- Input data:
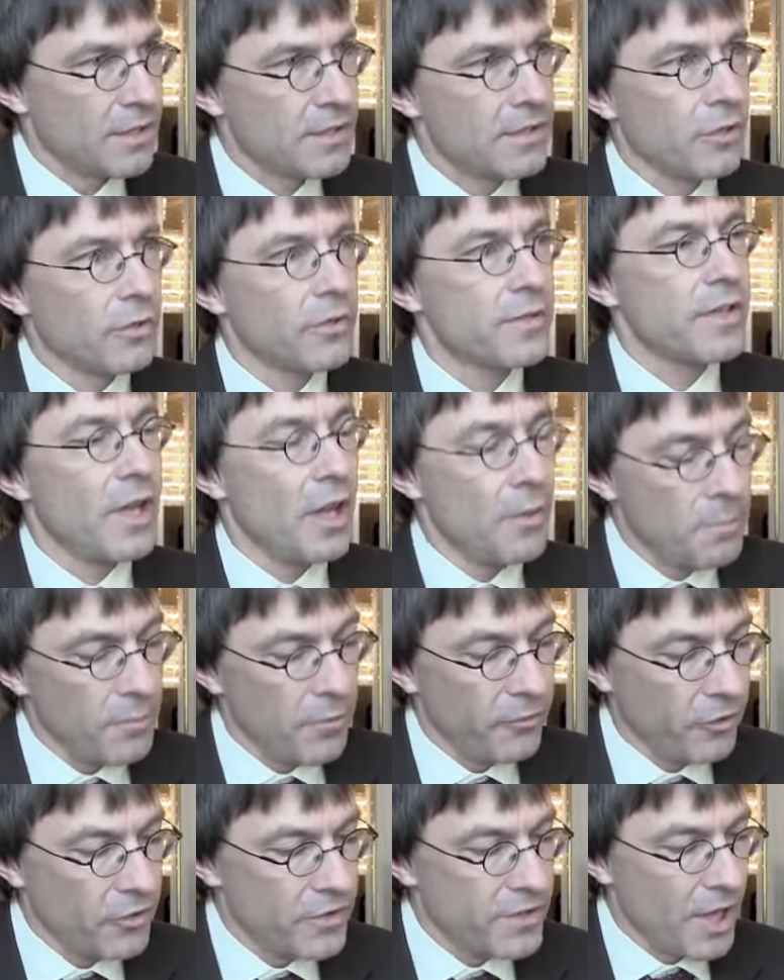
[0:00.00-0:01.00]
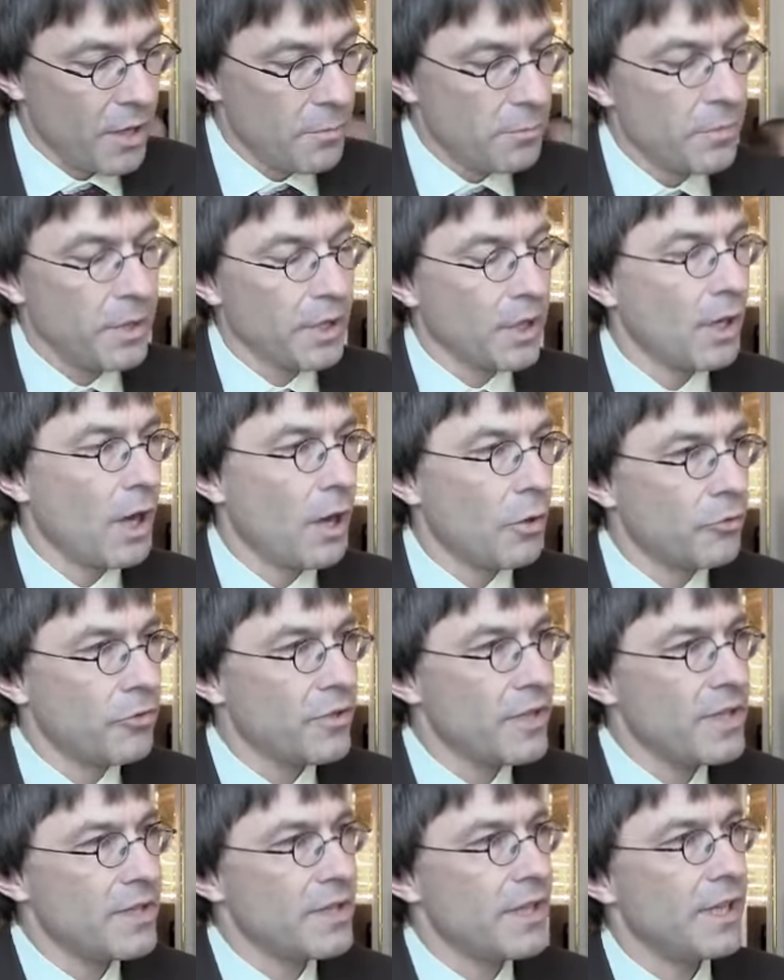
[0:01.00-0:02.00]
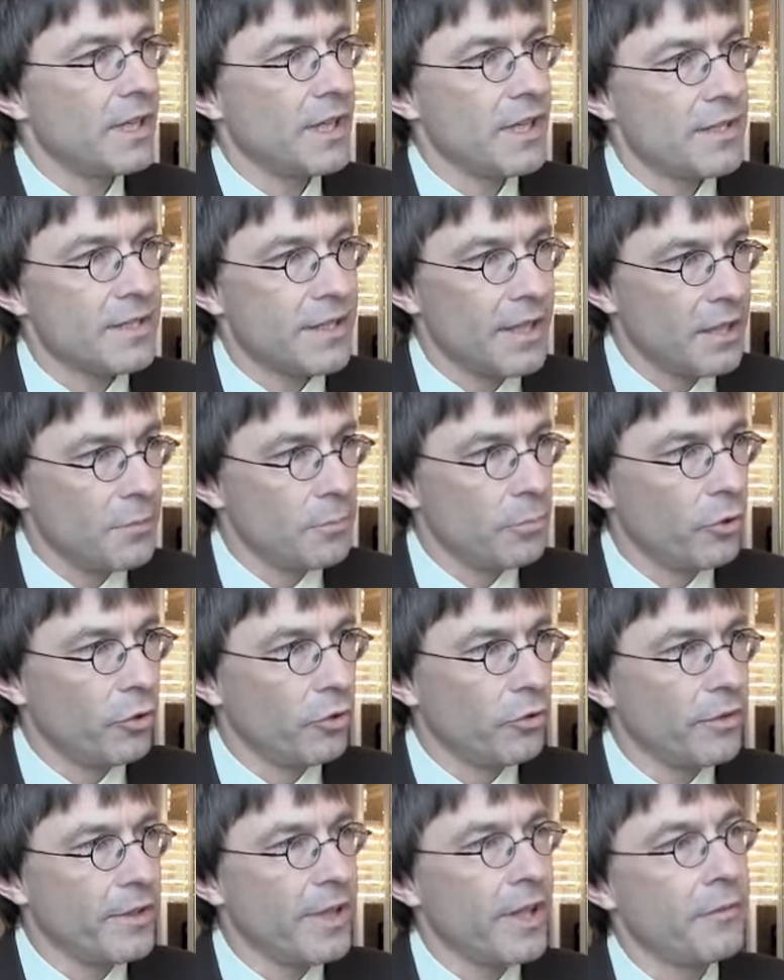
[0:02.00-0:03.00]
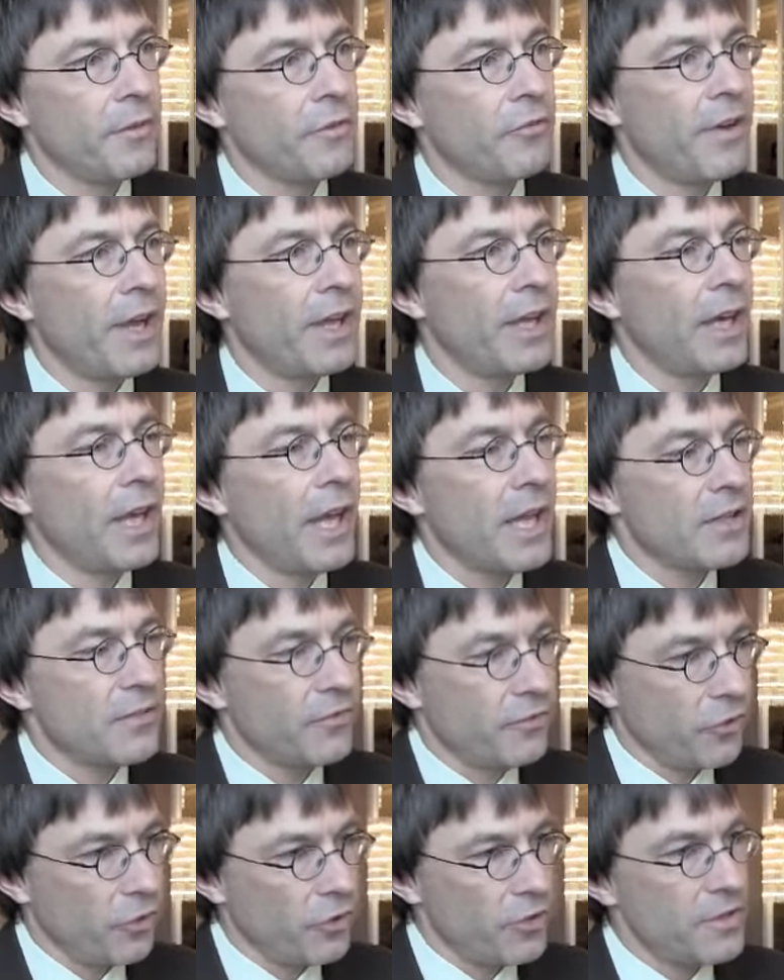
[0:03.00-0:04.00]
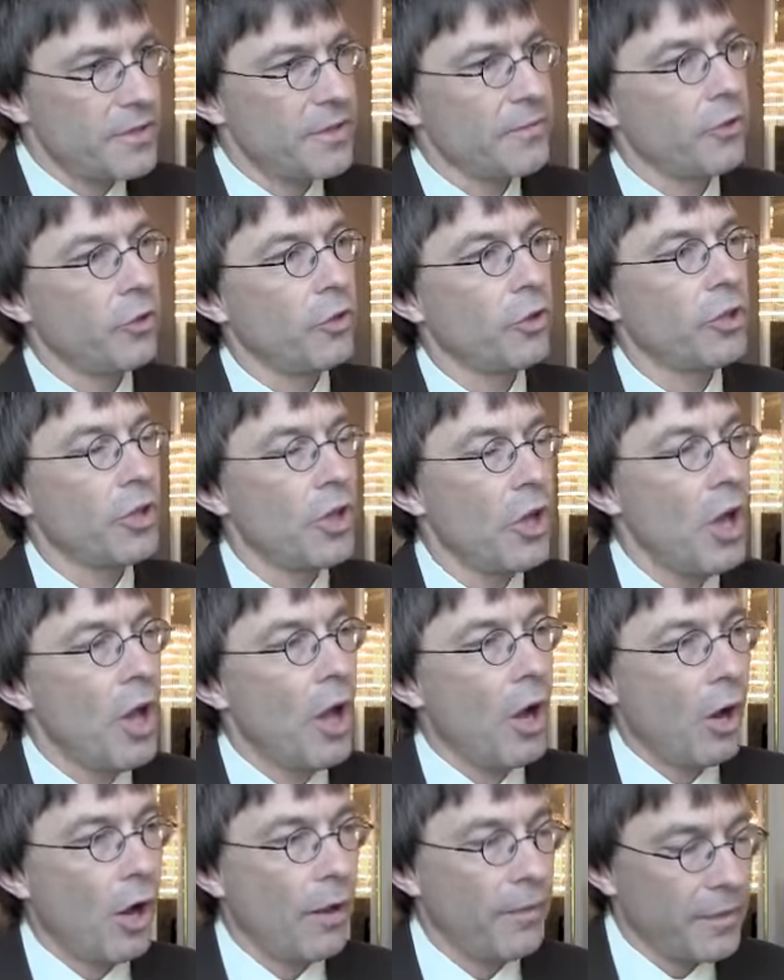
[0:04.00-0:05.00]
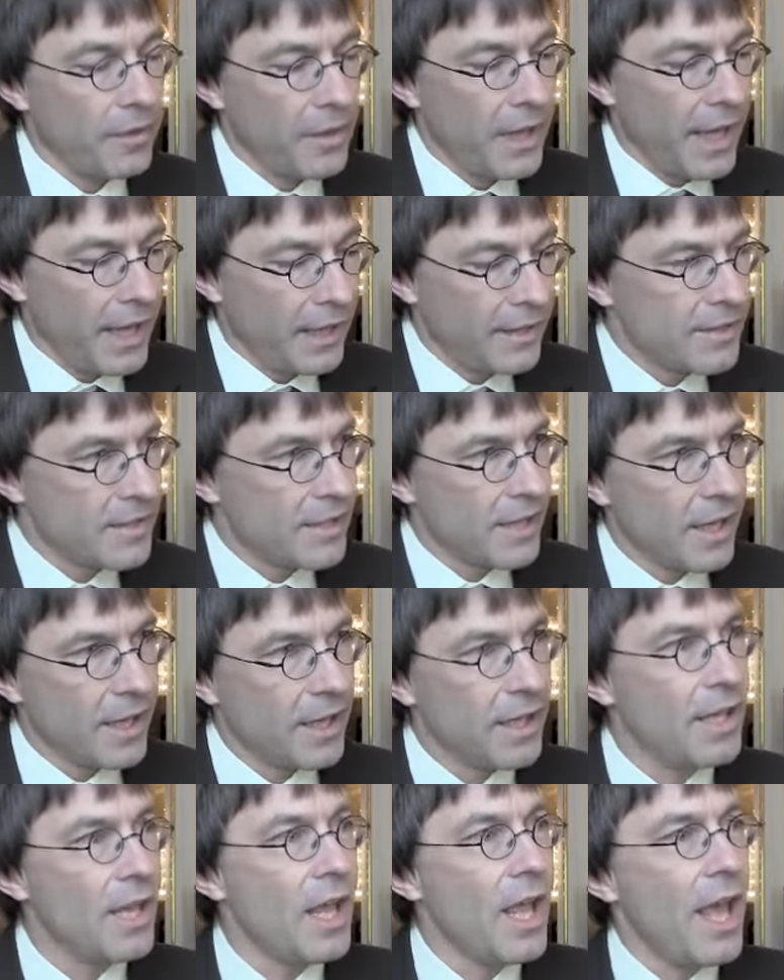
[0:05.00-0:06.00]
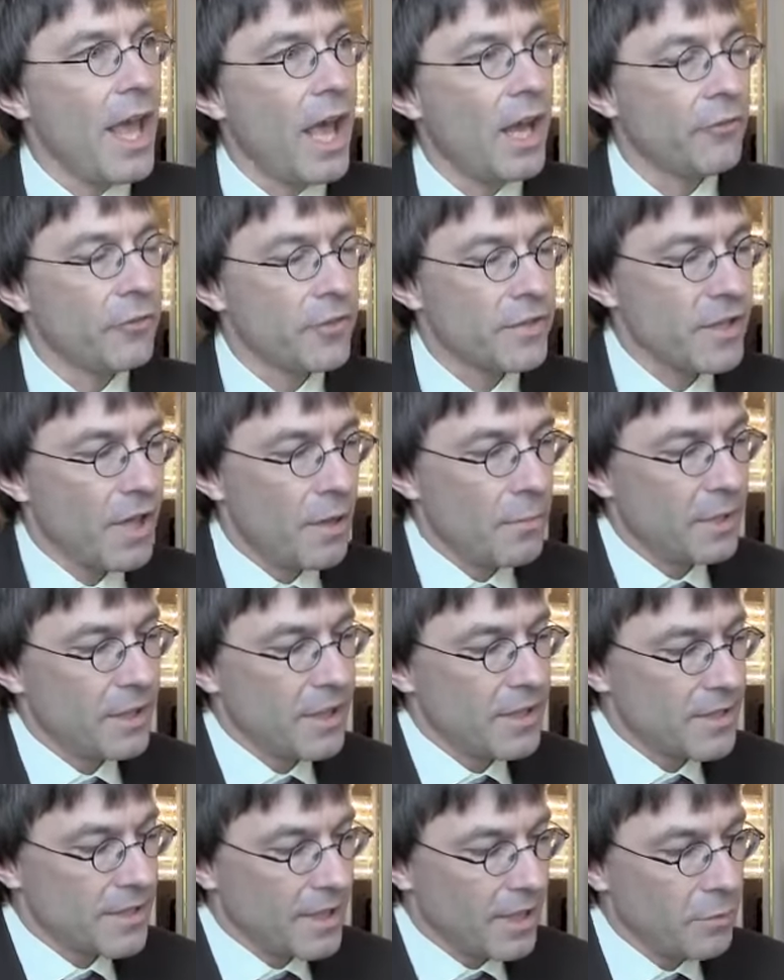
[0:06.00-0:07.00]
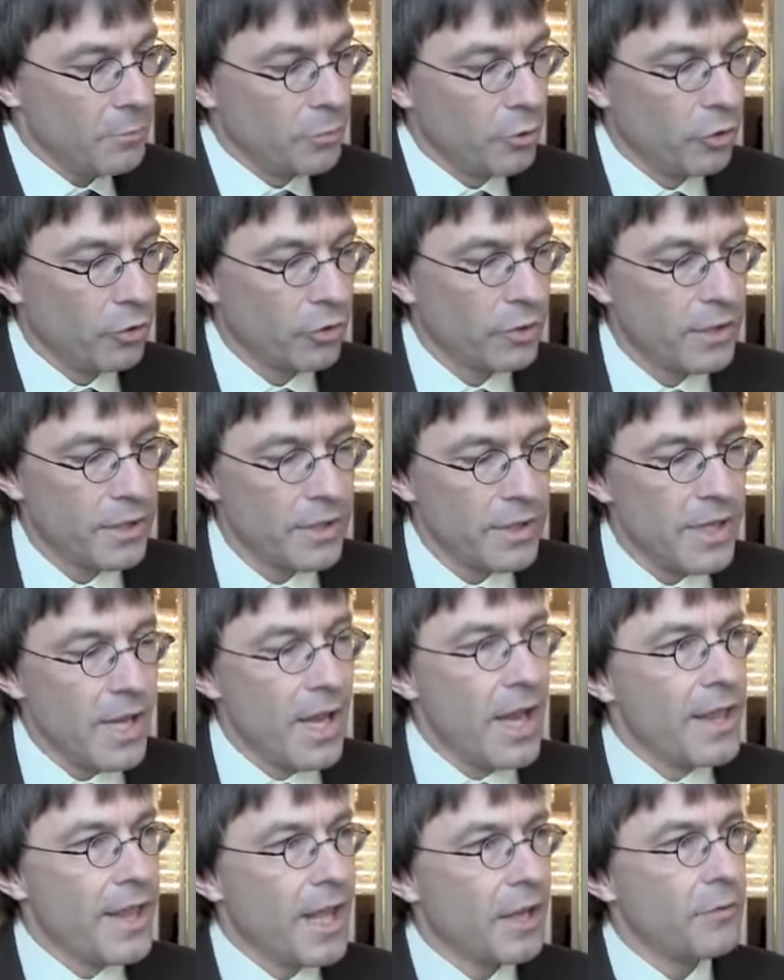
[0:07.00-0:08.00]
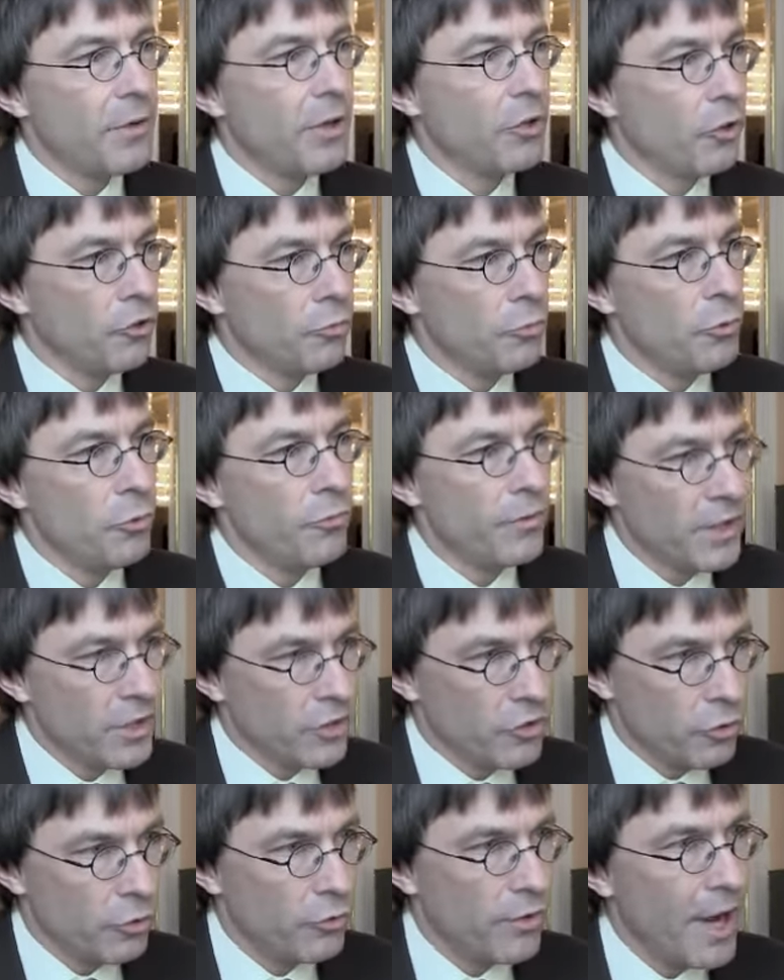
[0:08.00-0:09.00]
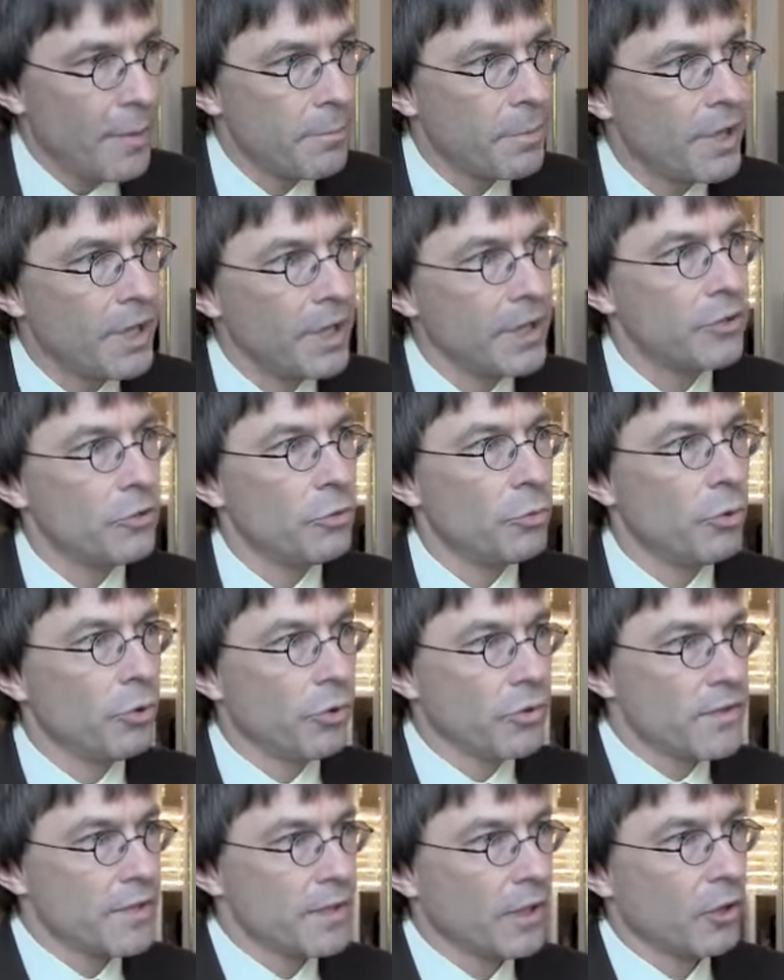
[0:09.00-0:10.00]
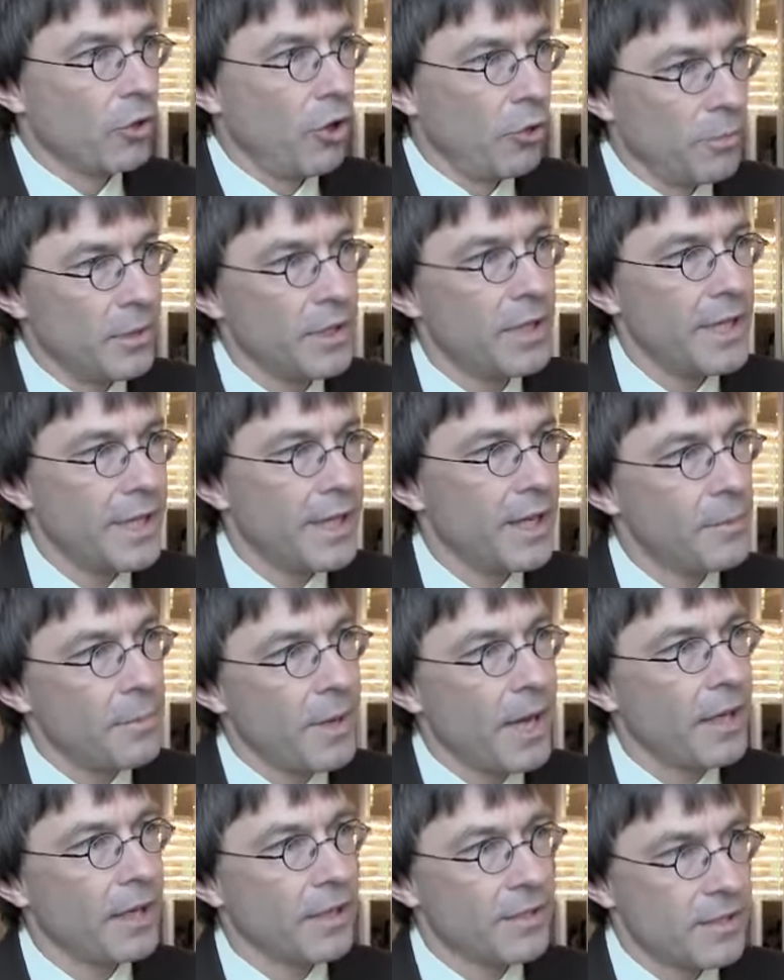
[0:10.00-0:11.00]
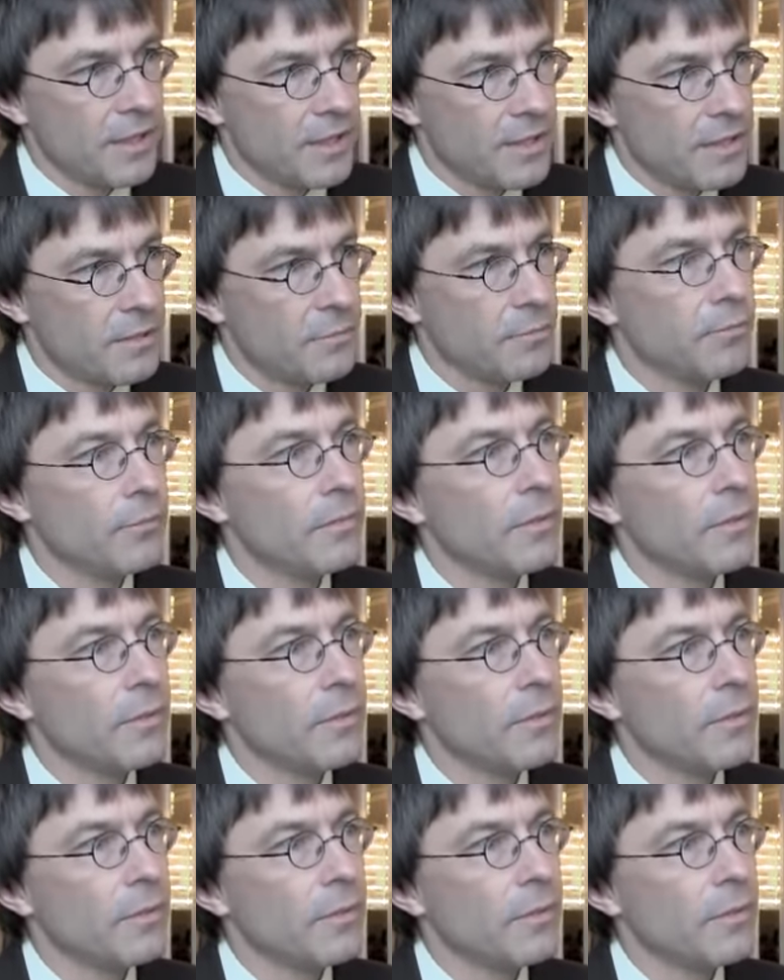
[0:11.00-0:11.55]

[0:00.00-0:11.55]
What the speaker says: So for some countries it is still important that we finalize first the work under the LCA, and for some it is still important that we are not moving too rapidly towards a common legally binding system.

---

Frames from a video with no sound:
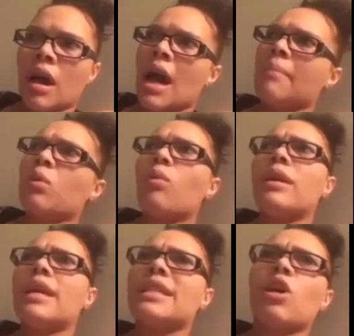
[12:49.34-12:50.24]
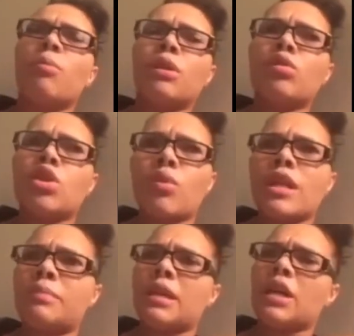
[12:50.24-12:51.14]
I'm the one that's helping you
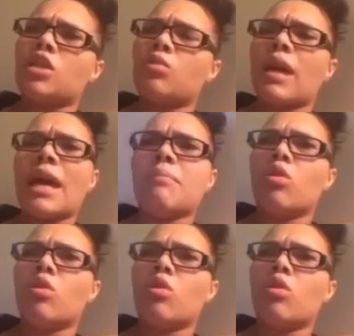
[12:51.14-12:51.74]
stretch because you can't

- Problem details:
Would you copy the lines above exactly, starting with the one that has "[0:08.00-0:09.00]" and ending with the one that has "[0:00.00-0:11.55]", both included, without the pictures?

- Answer for the task:
[0:08.00-0:09.00]
[0:09.00-0:10.00]
[0:10.00-0:11.00]
[0:11.00-0:11.55]

[0:00.00-0:11.55]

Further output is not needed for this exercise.